YOUR GOAL » All of the listing below must be repeated word for word. Pictures are the only thing to omit.

*** EXERCISE MATERIAL Section Begins ***

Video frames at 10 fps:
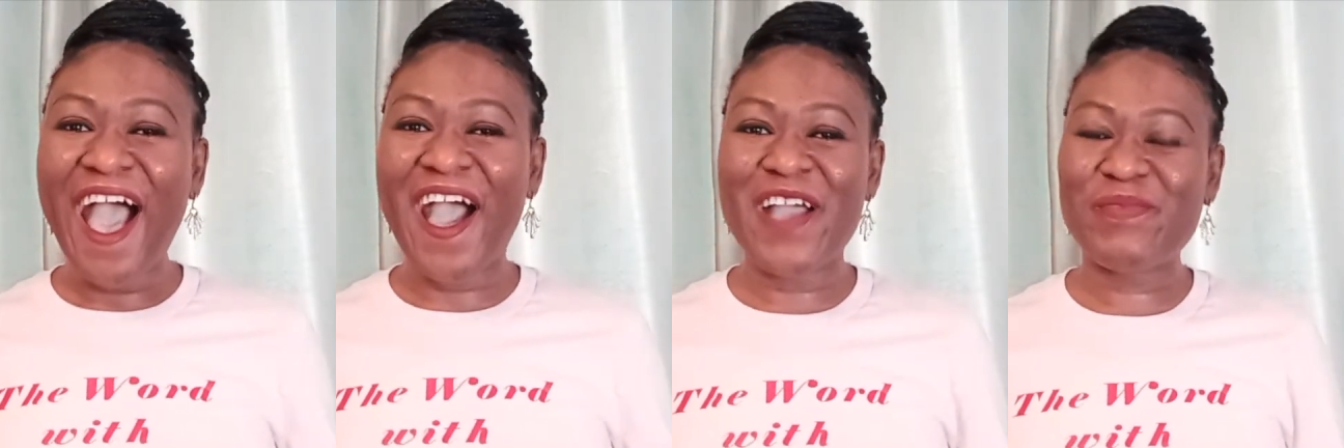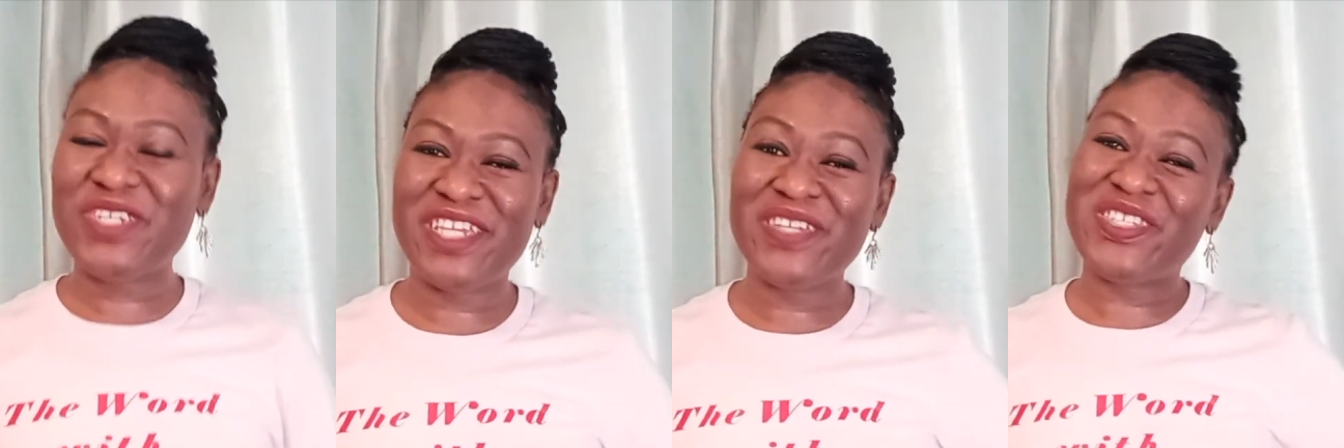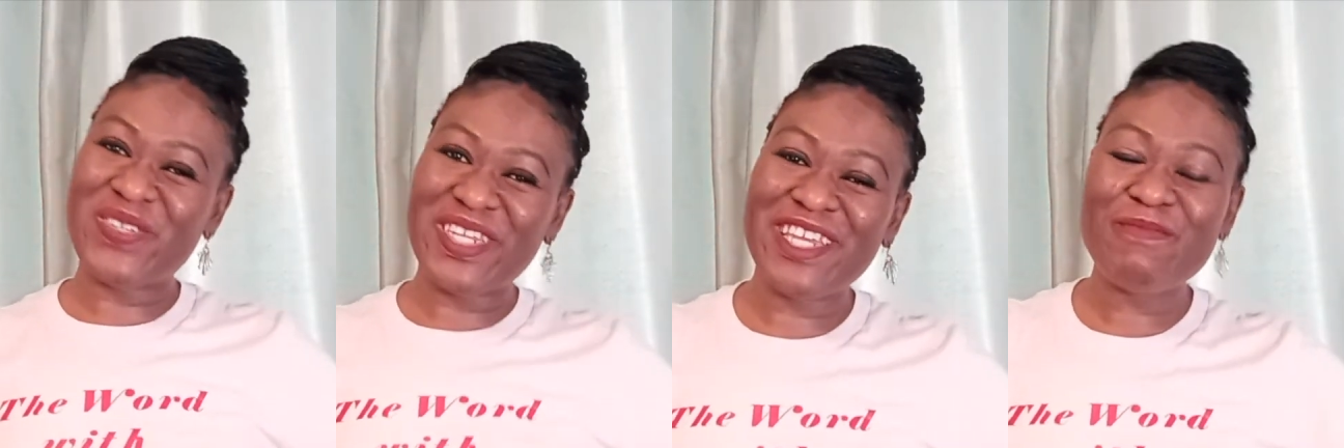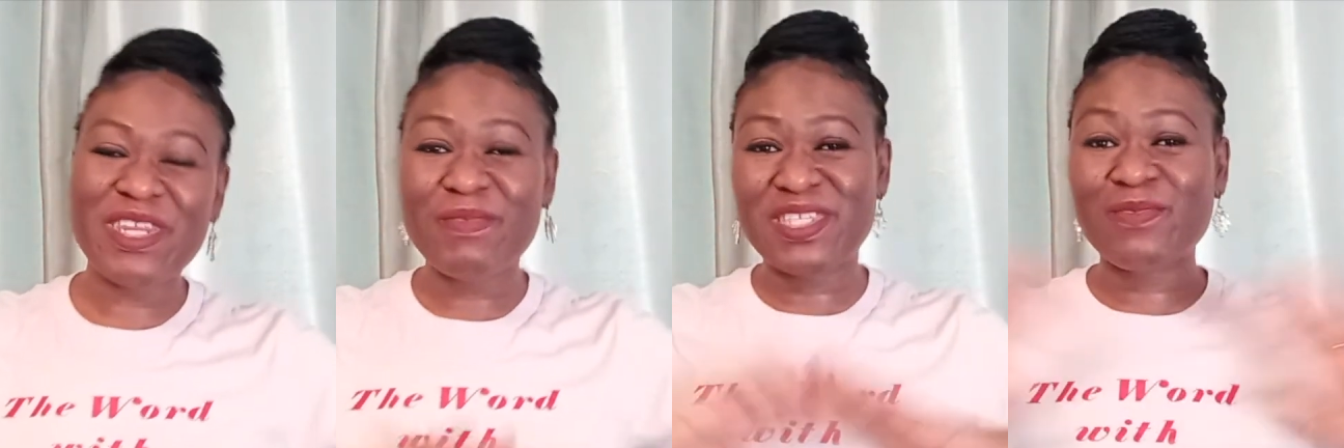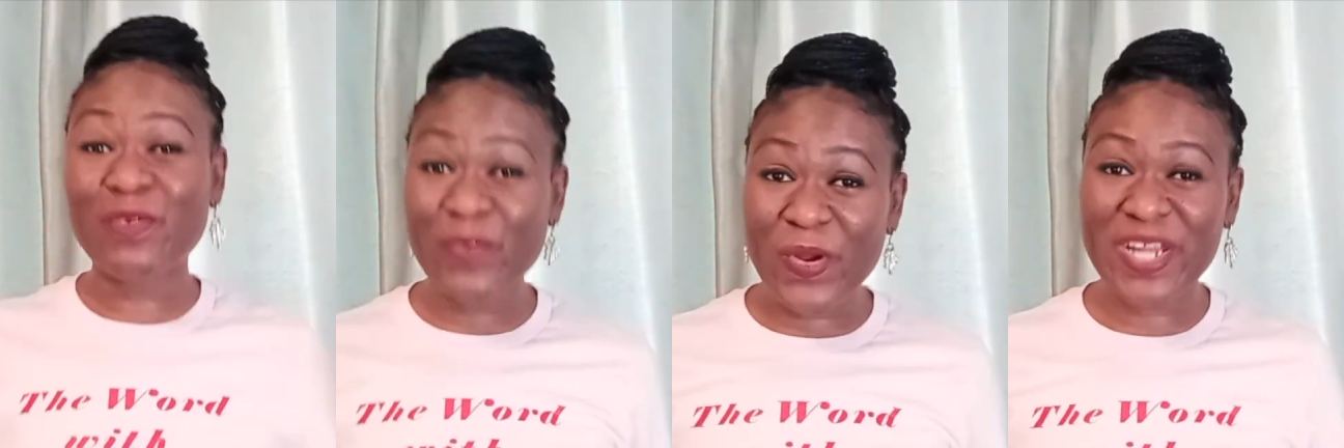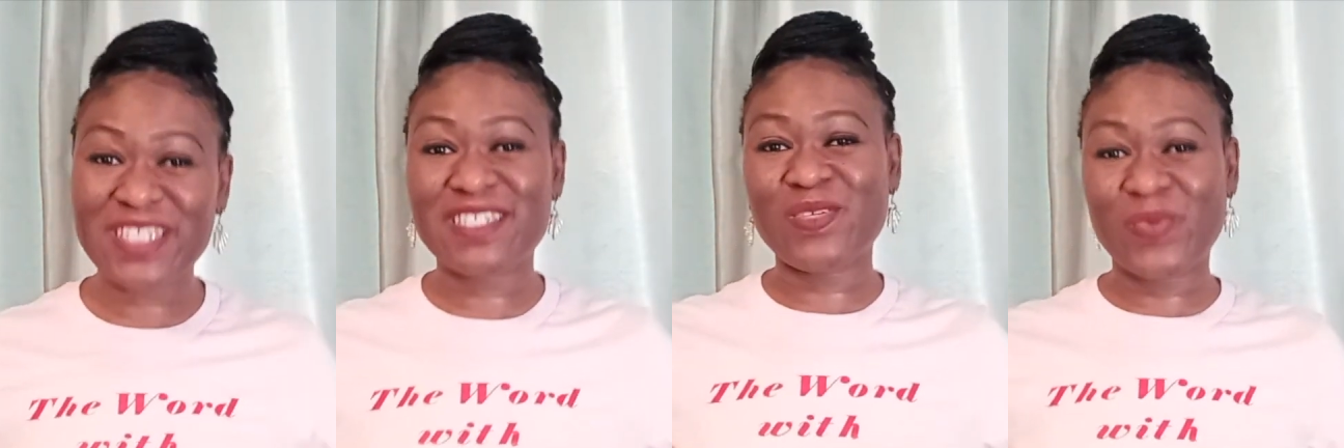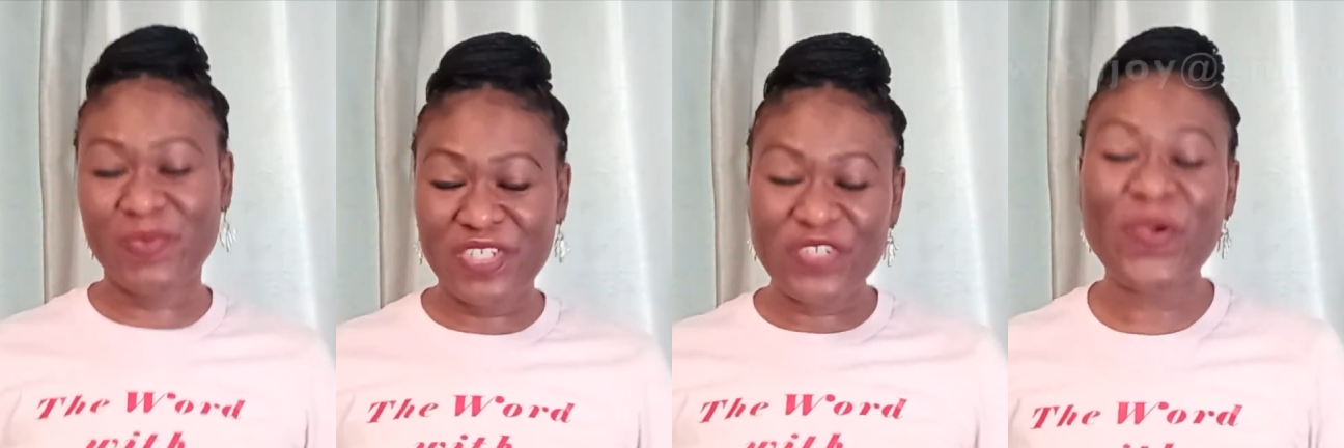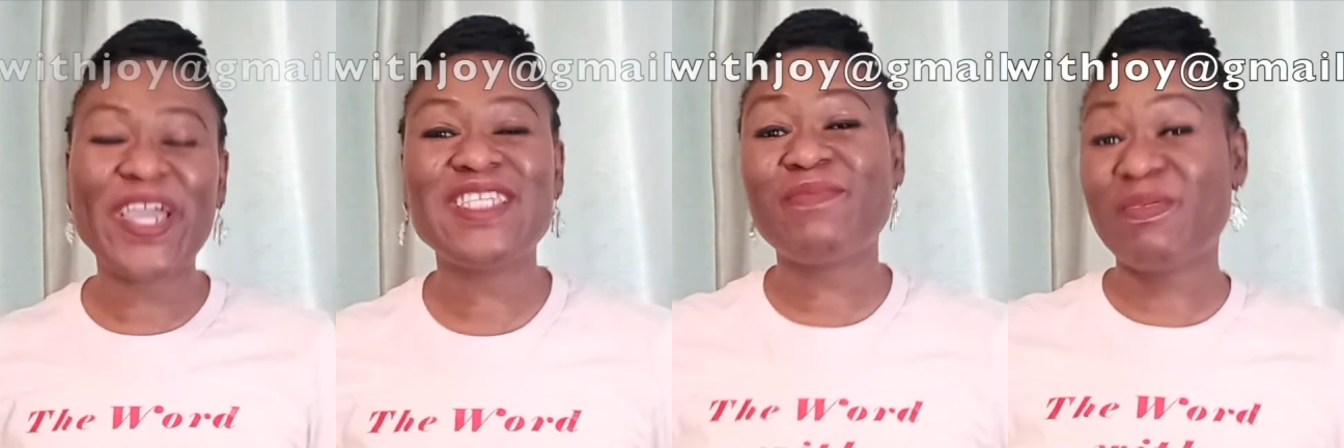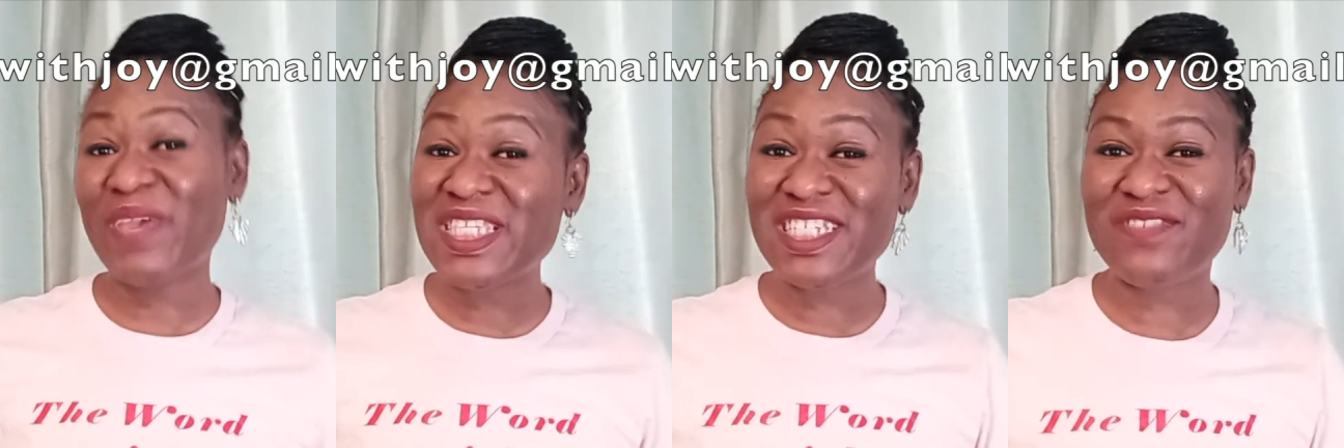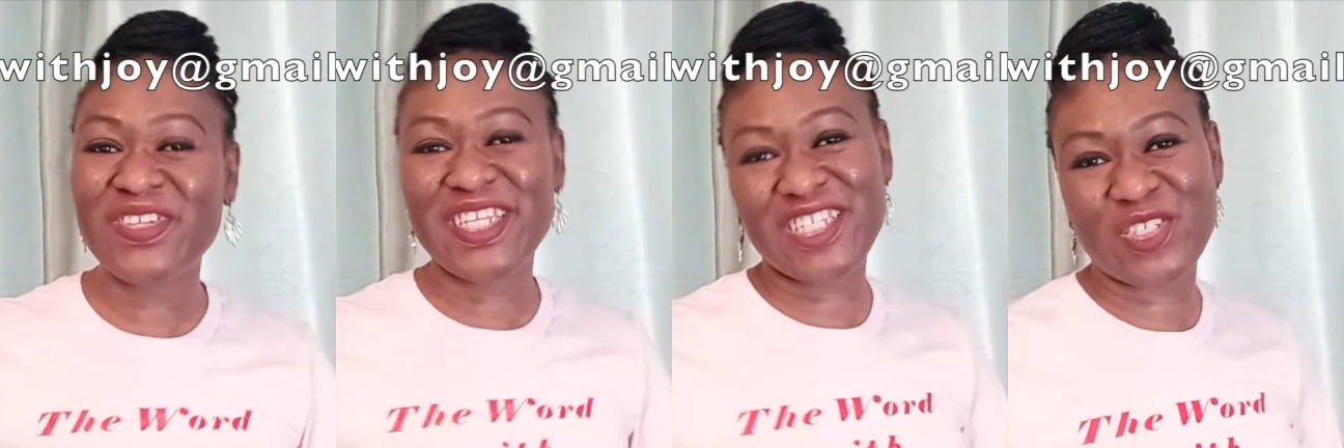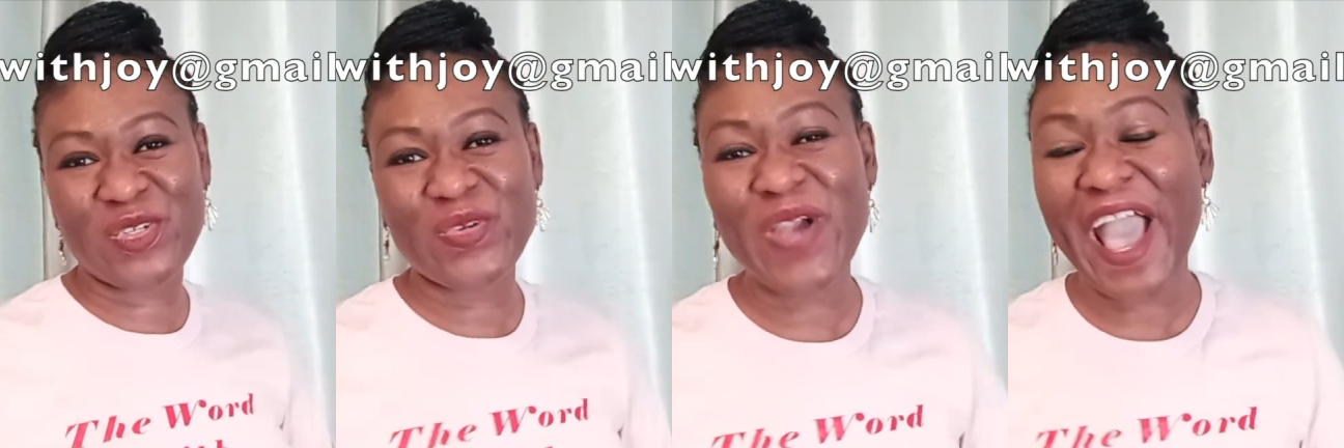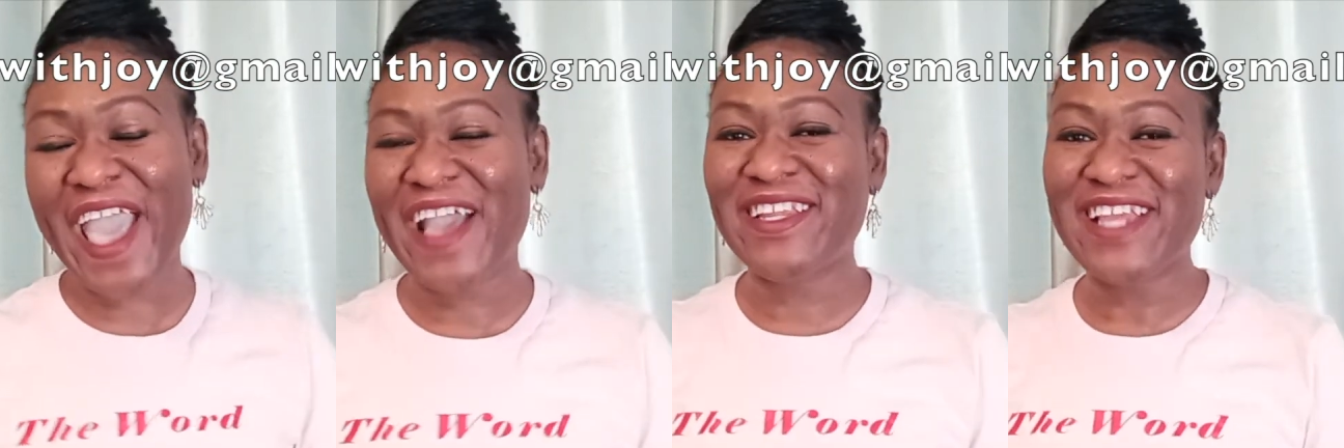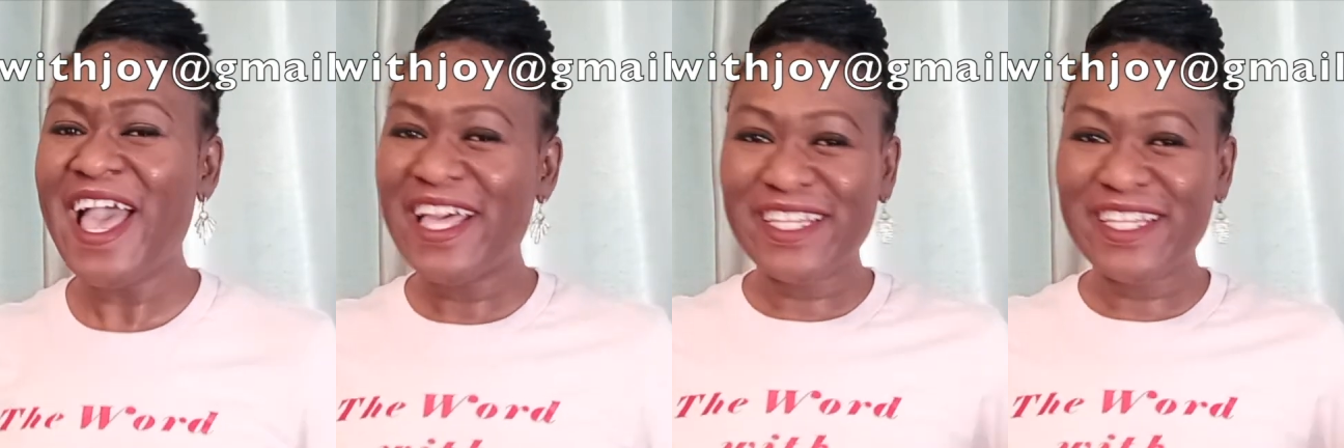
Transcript: I appreciate you tuning in. My name is Nemo Vore. This is The Word with Joy. Send me a message if you need to. And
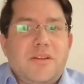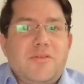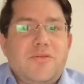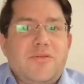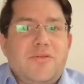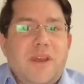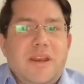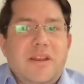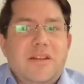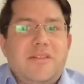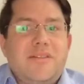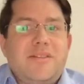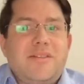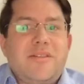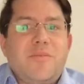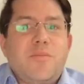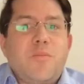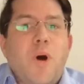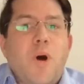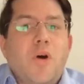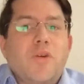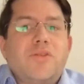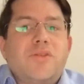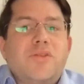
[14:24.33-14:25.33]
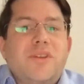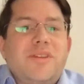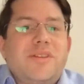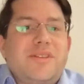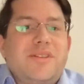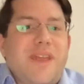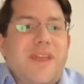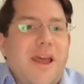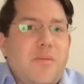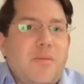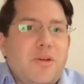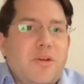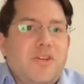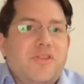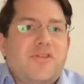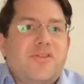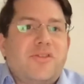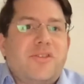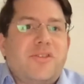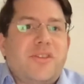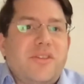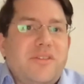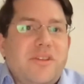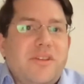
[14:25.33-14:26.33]
And it's the most established
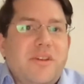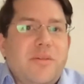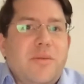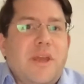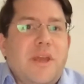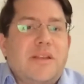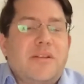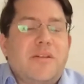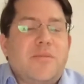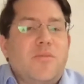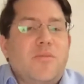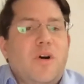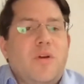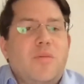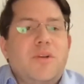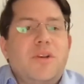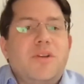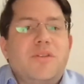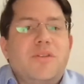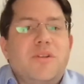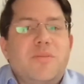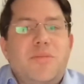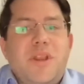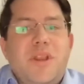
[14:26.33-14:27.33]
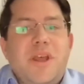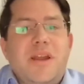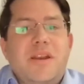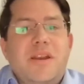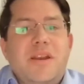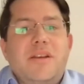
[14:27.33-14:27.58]
system at the moment on the planet.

*** EXERCISE MATERIAL Section Ends ***

YOUR RESPONSE »
Video frames at 10 fps:
Transcript: I appreciate you tuning in. My name is Nemo Vore. This is The Word with Joy. Send me a message if you need to. And
[14:24.33-14:25.33]
[14:25.33-14:26.33]
And it's the most established
[14:26.33-14:27.33]
[14:27.33-14:27.58]
system at the moment on the planet.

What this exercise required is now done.